If you are researching the topic of using an SSH tunnel to access Azure HDInsight, you would have stumbled upon this article on why and how to set it up.
Here is another reason why you would want to SSH tunnel in HDInsight. Let’s say that you want to establish an ODBC/JDBC connection via SSH Tunnel to the Hive Server 2 endpoint on your HDInsight cluster. My reason for doing this is very specific to an issue – 502 Bad Gateway error returned from HDInsight cluster when I execute a Hive query. If you have the same issue, please continue reading.
What is the root cause of 502 Bad Gateway Error returned from HDInsight?
502 Bad Gateway Error can be returned from the HDInsight internal central gateway. It is an expected behaviour from the HDInsight central gateway when there is a connection timeout of 2 minutes before it disconnects a connection that is considered inactive. When the Hive client initiates a request, say via a Hive ODBC/JDBC driver, the central gateway acts as a reverse proxy and routes the request to the Hive server component in the HDInsight cluster. Once the Hive server starts processing the request, a response (not the query results) needs to be sent back to the client. If that does not happen within the timeout of 2 minutes, a 502 Bad Gateway error is returned to the client.
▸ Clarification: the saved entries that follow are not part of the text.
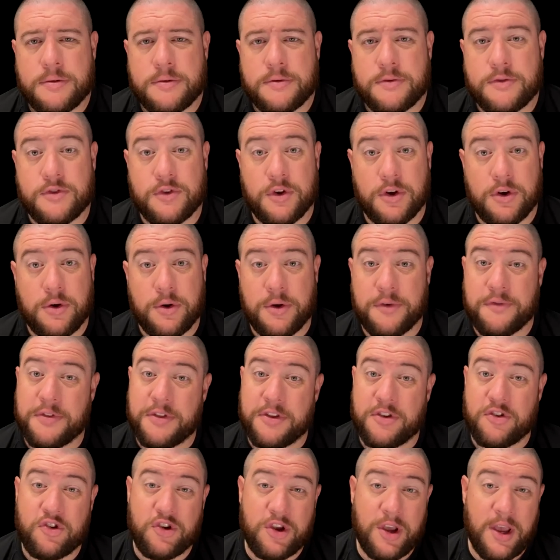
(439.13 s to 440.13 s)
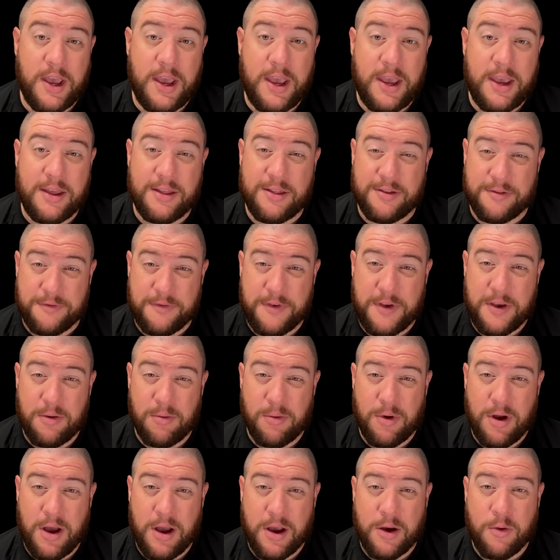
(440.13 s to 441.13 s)
So if the J and the
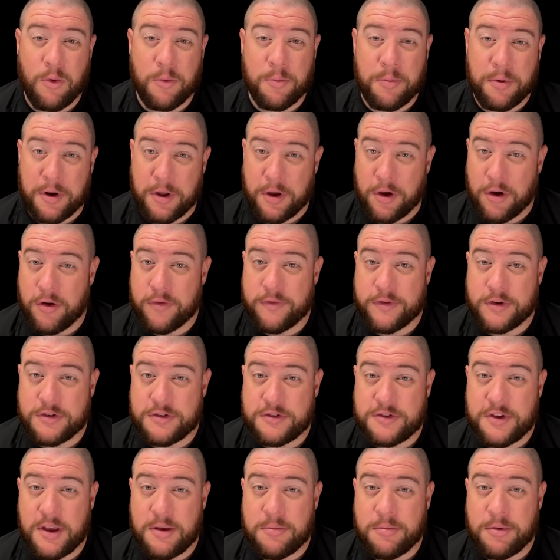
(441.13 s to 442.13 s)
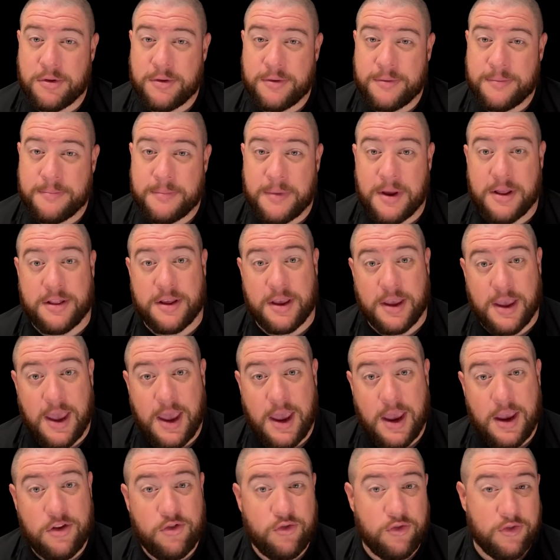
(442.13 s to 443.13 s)
V-Rock were pretty overstable and the
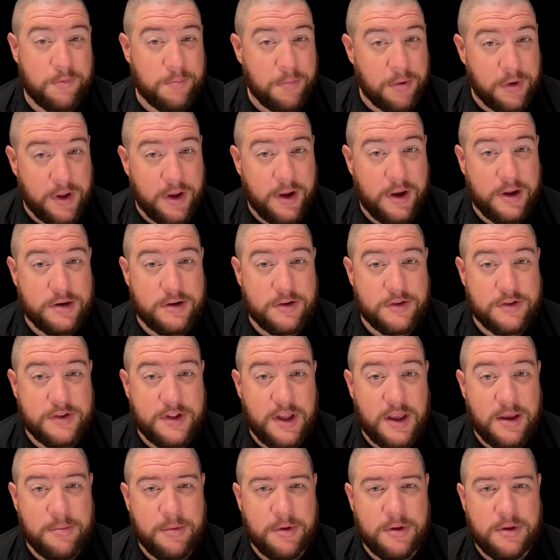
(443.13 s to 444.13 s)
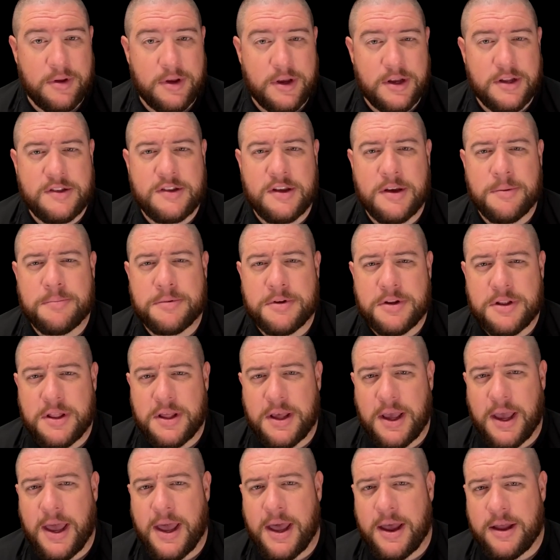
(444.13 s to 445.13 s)
gauge was pretty understable, it's up to
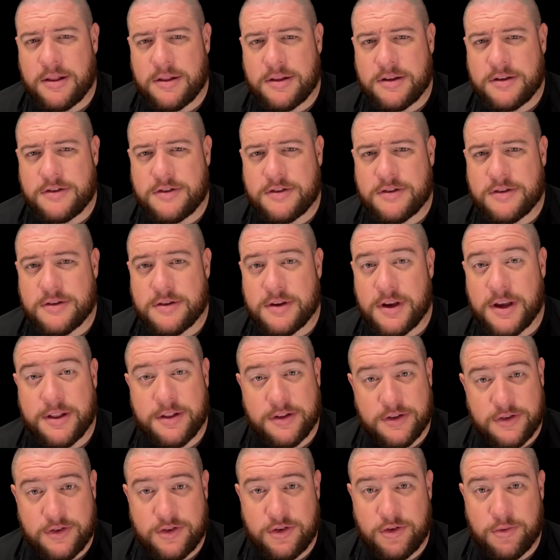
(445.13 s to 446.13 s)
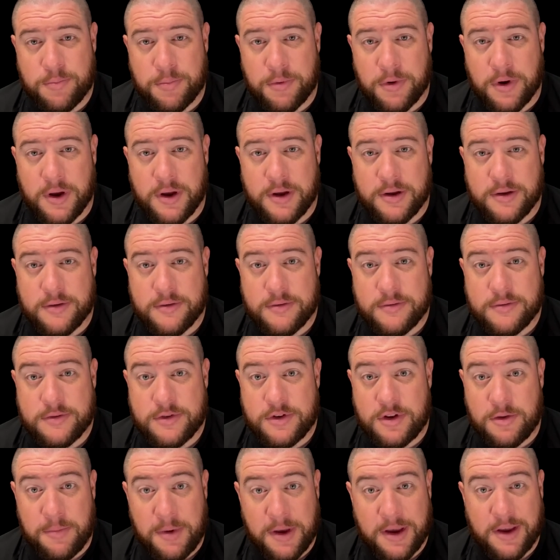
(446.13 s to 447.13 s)
the Atlas and the Supra
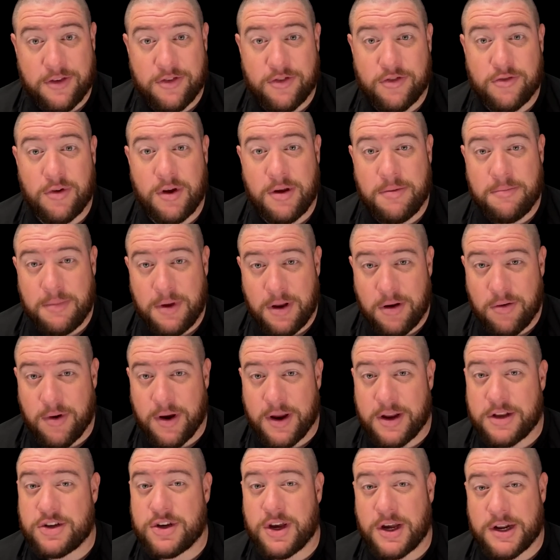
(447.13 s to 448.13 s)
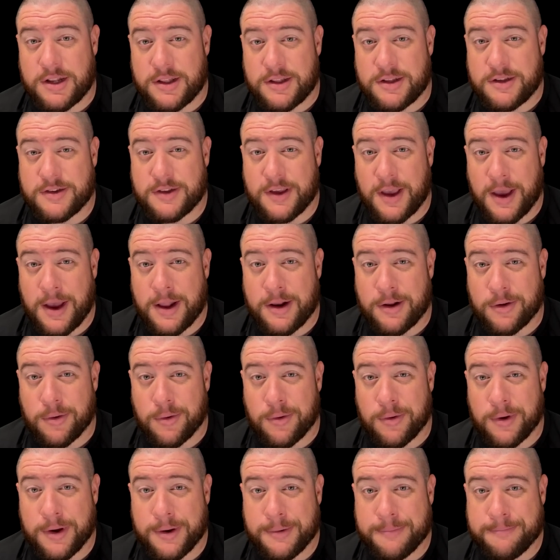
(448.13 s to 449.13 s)
to make a straight midrange out of this
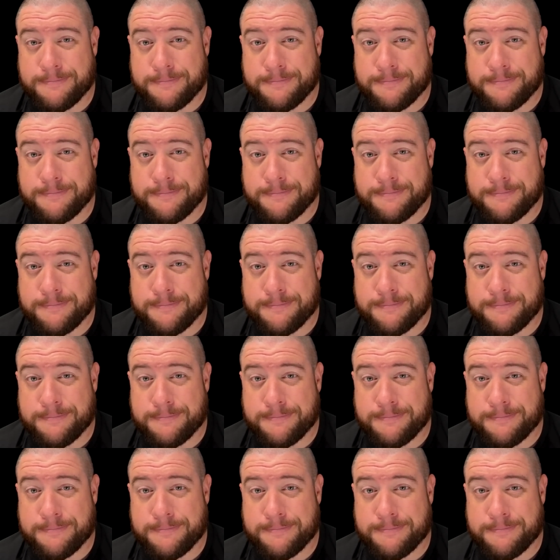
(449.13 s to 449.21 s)
category.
Due to the intermittent nature of the issue I faced, it is possible that some queries result in Hive server are taking more than 2 minutes to respond. Data-refresh operations can take some time depending on a number of factors including data volume, level of optimisation using partitions, etc. Running data refresh through the Hive ODBC driver could result in often unreliable, long-running HTTPs connections.
The 502 Bad Gateway Error can be mitigated by bypassing the HDInsight internal central gateway. Bypassing the HDInsight central gateway is possible by establishing an SSH tunnel between the host which runs the client (via the Hive ODBC Driver) and the HDInsight head node. HDInsight uses the Hortonworks Data Platform (HDP) Hadoop distribution. There is an article from Hortonworks which explains how establish an ODBC/JDBC connection via SSH tunnel.
The Hive query will continue without 502 Bad Gateway error when it bypasses the HDInsight central gateway via the SSH tunnel. In order to perform query optimisation, a reference is available here: https://hortonworks.com/blog/5-ways-make-hive-queries-run-faster/
HOW TO create SSH tunneling
Find out what is the transport mode of your HDInsight Hive Server 2
Go to Ambari -> Hive -> Configs -> Advanced
Look for hive.server2.transport.mode. If the value is HTTP this means Hive Server 2 is running on port 10001 on the head node. If transport mode is binary, it is running on port 10000 on the head node. This is the Hive Server 2 port used for both ODBC and JDBC connections.
Please make sure that hive.server2.transport.mode = http because the Hive ODBC/JDBC driver uses HTTP to connect to the Hive Server 2.
Create an SSH tunnel from Hive ODBC client host to the HDInsight head node by doing this
ssh -L 10001:[insert head node FQDN or IP address here]:10001 sshuser@
[insert head node FQDN or IP address here]
In the ODBC Data Sources (64-bit), configure a user DSN as the following:
In order to disable SSL, you must select “User Name and Password” as the authentication mechanism.
You must disable SSL because you are connecting to a private/internal endpoint of your HDInsight head node
You have just bypassed the HDInsight internal gateway using SSH tunneling.